DJ: Yes. Unlike other people who have been looking at the way that cancer cells trigger the division of the lymphatic vessels, proliferation of the lymphatic vessels to feed the tumour, we've been looking at how cancers actually influence the nature of the lymphatic vessels themselves. We've been carrying out molecular finger-printing of tumour lymphatics. We've identified some molecules that are up-regulated (more of them are made) in tumour lymphatics. We think that some of these molecules could be useful for anything from diagnostics to predictors of cancer outcome and perhaps even for targeting new therapies.
Q: What are the most important lines of research that have developed over the past 5 or 10 years?
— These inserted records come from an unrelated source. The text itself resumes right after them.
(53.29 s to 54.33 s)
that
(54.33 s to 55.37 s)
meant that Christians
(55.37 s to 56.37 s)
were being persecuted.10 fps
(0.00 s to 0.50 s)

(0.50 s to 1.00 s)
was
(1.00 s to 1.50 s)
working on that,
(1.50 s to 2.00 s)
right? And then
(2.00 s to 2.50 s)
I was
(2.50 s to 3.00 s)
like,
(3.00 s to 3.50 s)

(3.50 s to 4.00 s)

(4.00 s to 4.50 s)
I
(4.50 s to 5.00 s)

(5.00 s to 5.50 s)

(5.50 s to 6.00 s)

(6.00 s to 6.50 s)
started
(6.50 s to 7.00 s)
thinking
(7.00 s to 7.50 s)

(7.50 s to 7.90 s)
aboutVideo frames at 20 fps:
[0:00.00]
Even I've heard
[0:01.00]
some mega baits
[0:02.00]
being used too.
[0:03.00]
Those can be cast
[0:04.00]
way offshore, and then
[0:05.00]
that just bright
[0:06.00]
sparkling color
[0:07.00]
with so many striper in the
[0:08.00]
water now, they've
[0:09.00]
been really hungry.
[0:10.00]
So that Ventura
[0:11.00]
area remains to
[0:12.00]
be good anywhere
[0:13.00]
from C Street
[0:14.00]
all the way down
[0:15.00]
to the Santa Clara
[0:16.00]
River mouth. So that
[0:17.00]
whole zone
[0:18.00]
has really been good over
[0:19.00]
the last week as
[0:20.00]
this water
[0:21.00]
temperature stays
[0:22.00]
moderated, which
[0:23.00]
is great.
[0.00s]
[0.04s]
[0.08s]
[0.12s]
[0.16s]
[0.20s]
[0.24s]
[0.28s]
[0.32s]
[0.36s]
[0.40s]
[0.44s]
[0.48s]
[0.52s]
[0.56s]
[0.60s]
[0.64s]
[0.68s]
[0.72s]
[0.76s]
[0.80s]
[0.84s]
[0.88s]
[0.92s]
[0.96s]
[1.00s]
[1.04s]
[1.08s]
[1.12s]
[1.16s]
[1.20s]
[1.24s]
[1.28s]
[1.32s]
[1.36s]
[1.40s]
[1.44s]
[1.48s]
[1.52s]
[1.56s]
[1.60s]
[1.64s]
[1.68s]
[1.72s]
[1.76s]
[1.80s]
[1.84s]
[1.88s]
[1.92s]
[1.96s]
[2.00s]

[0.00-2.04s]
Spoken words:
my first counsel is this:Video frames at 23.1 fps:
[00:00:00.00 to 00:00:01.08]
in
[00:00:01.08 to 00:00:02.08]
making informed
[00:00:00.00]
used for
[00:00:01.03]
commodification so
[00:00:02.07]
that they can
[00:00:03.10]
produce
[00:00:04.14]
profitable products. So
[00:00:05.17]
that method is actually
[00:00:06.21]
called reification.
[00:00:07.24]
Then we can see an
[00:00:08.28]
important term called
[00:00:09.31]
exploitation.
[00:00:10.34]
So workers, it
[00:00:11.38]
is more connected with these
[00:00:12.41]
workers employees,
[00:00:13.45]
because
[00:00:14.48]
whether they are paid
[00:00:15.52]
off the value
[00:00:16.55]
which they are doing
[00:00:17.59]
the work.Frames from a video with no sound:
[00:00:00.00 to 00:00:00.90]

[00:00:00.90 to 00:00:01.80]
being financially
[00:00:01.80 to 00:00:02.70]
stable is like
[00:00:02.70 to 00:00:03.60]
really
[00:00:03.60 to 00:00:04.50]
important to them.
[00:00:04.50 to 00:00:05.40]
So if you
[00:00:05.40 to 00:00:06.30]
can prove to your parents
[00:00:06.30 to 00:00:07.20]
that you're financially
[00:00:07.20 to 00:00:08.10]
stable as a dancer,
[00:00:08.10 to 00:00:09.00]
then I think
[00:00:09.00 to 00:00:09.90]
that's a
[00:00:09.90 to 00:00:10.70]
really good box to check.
DJ: I would say there are probably three or four that I can think of. The first would be the application of new microscopic imaging techniques. The development of these techniques and new models in which one can look at lymphatic vessels which are fluorescing one particular colour and then immune cells fluorescing another colour, when combined with high resolution microscopy one can actually witness the events in real time and see exactly how cells enter the lymphatics and traffic within them. The second would be probably research into molecules called chemokines which are released by lymphatic vessels and which lay down a chemical scent which then allow entry and attraction of cells into the lymphatics; I think this is going to be really important. The third would be research into growth factors that regulate the division and multiplication of lymphatic vessels: these are the factors that create new vessels in wound healing or in diseases like cancer. Obviously if we can understand how to block these growth factors or manipulate them that would be very useful. And the fourth would probably be - how did tumour cells actually suppress the immune system when they reach the lymph nodes? I think understanding this is going to be fundamental and this is a new area of research.
Q: Why does your line of research matter, why should we put money into it?
DJ: I think from what I've said you would imagine that there must be a huge drive into lymphatic research but in fact lymphatic research has been relatively neglected over the last few years and we're one of the few groups in the world that's actually trying to rectify this situation. We have been concentrating very specifically on a molecule called LYVE-1 which was discovered in my lab about 10 years ago and was one of the first molecules to discriminate between blood and lymphatic vessels so we're focusing our research on this molecule and we believe that this molecule may be involved in controlling the entry of cells into the lymphatics so it could be important both for tumour metastasis, the spread of tumours, and for the entry of immune cells and information as part of the immune response. So if we could manipulate through this molecule LYVE-1 we could perhaps block unwanted immune responses in autoimmune diseases like rheumatoid arthritis or block tissue rejection and tissue transplants or conversely we could actually potentiate traffic through the lymphatics to make vaccines more effective.
Q: How does your research fit into translational medicine within the department?
DJ: I think translational medicine is really a wide spectrum. At one end you've got basic research that's looking at the functioning of basic mechanisms and biology. And at the other end you've got research that's directed towards cures for diseases and testing new drugs. I think we've got a foot in each camp; we're looking at mechanisms controlling the entry of cells into the lymphatics. From the other side we've been working on cancer and new diagnostic techniques and developing antibodies that might block some of the mechanisms that I've spoken about. In order to develop new cures you've really got to have a foot in both camps because there's no easy answer to these questions and you can't ignore fundamental biology at the expense of clinical research. That's why I think we fit in well; we've got a foot in both camps.